What is being asked: The response must consist of the records below, copied exactly.

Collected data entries
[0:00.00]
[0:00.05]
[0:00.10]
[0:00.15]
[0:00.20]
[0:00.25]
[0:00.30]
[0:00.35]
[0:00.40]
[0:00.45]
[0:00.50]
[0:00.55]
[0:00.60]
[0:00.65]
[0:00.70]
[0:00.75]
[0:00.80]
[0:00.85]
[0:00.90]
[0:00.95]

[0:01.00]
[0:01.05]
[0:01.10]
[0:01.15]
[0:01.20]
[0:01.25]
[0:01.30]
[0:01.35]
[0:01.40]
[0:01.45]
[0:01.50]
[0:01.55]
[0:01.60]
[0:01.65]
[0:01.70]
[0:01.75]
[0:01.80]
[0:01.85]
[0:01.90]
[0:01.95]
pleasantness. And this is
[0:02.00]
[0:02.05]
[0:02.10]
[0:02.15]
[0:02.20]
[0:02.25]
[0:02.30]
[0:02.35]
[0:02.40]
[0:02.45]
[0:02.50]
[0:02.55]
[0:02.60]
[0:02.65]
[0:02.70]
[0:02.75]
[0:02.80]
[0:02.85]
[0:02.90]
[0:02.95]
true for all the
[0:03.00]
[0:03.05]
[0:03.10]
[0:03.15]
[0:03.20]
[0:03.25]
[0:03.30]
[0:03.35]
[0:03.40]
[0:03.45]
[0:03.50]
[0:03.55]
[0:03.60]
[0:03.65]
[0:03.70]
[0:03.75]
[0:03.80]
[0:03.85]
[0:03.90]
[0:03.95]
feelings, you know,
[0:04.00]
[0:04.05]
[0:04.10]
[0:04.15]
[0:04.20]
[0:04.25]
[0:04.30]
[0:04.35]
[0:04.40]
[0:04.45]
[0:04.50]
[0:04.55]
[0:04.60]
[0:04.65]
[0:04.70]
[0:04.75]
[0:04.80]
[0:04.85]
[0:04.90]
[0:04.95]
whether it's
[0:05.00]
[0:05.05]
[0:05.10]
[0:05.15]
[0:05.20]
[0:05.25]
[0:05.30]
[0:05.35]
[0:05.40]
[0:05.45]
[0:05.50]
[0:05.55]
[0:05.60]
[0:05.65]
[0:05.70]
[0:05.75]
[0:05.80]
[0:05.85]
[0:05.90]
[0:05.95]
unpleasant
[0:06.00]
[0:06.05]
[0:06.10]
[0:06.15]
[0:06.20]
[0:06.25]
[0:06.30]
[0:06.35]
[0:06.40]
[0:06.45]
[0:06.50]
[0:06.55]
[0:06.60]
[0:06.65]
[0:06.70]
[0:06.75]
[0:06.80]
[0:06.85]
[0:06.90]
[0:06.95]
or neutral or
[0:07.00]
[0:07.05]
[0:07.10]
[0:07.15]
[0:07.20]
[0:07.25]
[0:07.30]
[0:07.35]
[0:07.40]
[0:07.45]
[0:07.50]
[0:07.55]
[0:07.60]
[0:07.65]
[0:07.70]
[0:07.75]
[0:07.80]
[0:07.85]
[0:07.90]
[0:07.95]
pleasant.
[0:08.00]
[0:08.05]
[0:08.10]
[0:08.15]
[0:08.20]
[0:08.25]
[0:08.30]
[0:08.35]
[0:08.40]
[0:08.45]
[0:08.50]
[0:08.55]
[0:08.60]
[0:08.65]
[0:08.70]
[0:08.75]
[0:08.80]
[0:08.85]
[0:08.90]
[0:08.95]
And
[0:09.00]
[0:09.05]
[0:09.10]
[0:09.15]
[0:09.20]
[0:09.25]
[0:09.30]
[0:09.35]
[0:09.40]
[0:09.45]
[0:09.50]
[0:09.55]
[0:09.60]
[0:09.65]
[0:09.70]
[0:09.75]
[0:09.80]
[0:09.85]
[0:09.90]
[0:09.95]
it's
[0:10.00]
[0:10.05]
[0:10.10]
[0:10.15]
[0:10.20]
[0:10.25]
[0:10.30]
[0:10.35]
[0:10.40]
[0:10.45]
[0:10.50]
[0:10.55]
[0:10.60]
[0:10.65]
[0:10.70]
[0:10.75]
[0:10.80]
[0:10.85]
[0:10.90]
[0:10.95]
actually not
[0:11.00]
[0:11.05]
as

Problem solution:
[0:00.00]
[0:00.05]
[0:00.10]
[0:00.15]
[0:00.20]
[0:00.25]
[0:00.30]
[0:00.35]
[0:00.40]
[0:00.45]
[0:00.50]
[0:00.55]
[0:00.60]
[0:00.65]
[0:00.70]
[0:00.75]
[0:00.80]
[0:00.85]
[0:00.90]
[0:00.95]

[0:01.00]
[0:01.05]
[0:01.10]
[0:01.15]
[0:01.20]
[0:01.25]
[0:01.30]
[0:01.35]
[0:01.40]
[0:01.45]
[0:01.50]
[0:01.55]
[0:01.60]
[0:01.65]
[0:01.70]
[0:01.75]
[0:01.80]
[0:01.85]
[0:01.90]
[0:01.95]
pleasantness. And this is
[0:02.00]
[0:02.05]
[0:02.10]
[0:02.15]
[0:02.20]
[0:02.25]
[0:02.30]
[0:02.35]
[0:02.40]
[0:02.45]
[0:02.50]
[0:02.55]
[0:02.60]
[0:02.65]
[0:02.70]
[0:02.75]
[0:02.80]
[0:02.85]
[0:02.90]
[0:02.95]
true for all the
[0:03.00]
[0:03.05]
[0:03.10]
[0:03.15]
[0:03.20]
[0:03.25]
[0:03.30]
[0:03.35]
[0:03.40]
[0:03.45]
[0:03.50]
[0:03.55]
[0:03.60]
[0:03.65]
[0:03.70]
[0:03.75]
[0:03.80]
[0:03.85]
[0:03.90]
[0:03.95]
feelings, you know,
[0:04.00]
[0:04.05]
[0:04.10]
[0:04.15]
[0:04.20]
[0:04.25]
[0:04.30]
[0:04.35]
[0:04.40]
[0:04.45]
[0:04.50]
[0:04.55]
[0:04.60]
[0:04.65]
[0:04.70]
[0:04.75]
[0:04.80]
[0:04.85]
[0:04.90]
[0:04.95]
whether it's
[0:05.00]
[0:05.05]
[0:05.10]
[0:05.15]
[0:05.20]
[0:05.25]
[0:05.30]
[0:05.35]
[0:05.40]
[0:05.45]
[0:05.50]
[0:05.55]
[0:05.60]
[0:05.65]
[0:05.70]
[0:05.75]
[0:05.80]
[0:05.85]
[0:05.90]
[0:05.95]
unpleasant
[0:06.00]
[0:06.05]
[0:06.10]
[0:06.15]
[0:06.20]
[0:06.25]
[0:06.30]
[0:06.35]
[0:06.40]
[0:06.45]
[0:06.50]
[0:06.55]
[0:06.60]
[0:06.65]
[0:06.70]
[0:06.75]
[0:06.80]
[0:06.85]
[0:06.90]
[0:06.95]
or neutral or
[0:07.00]
[0:07.05]
[0:07.10]
[0:07.15]
[0:07.20]
[0:07.25]
[0:07.30]
[0:07.35]
[0:07.40]
[0:07.45]
[0:07.50]
[0:07.55]
[0:07.60]
[0:07.65]
[0:07.70]
[0:07.75]
[0:07.80]
[0:07.85]
[0:07.90]
[0:07.95]
pleasant.
[0:08.00]
[0:08.05]
[0:08.10]
[0:08.15]
[0:08.20]
[0:08.25]
[0:08.30]
[0:08.35]
[0:08.40]
[0:08.45]
[0:08.50]
[0:08.55]
[0:08.60]
[0:08.65]
[0:08.70]
[0:08.75]
[0:08.80]
[0:08.85]
[0:08.90]
[0:08.95]
And
[0:09.00]
[0:09.05]
[0:09.10]
[0:09.15]
[0:09.20]
[0:09.25]
[0:09.30]
[0:09.35]
[0:09.40]
[0:09.45]
[0:09.50]
[0:09.55]
[0:09.60]
[0:09.65]
[0:09.70]
[0:09.75]
[0:09.80]
[0:09.85]
[0:09.90]
[0:09.95]
it's
[0:10.00]
[0:10.05]
[0:10.10]
[0:10.15]
[0:10.20]
[0:10.25]
[0:10.30]
[0:10.35]
[0:10.40]
[0:10.45]
[0:10.50]
[0:10.55]
[0:10.60]
[0:10.65]
[0:10.70]
[0:10.75]
[0:10.80]
[0:10.85]
[0:10.90]
[0:10.95]
actually not
[0:11.00]
[0:11.05]
as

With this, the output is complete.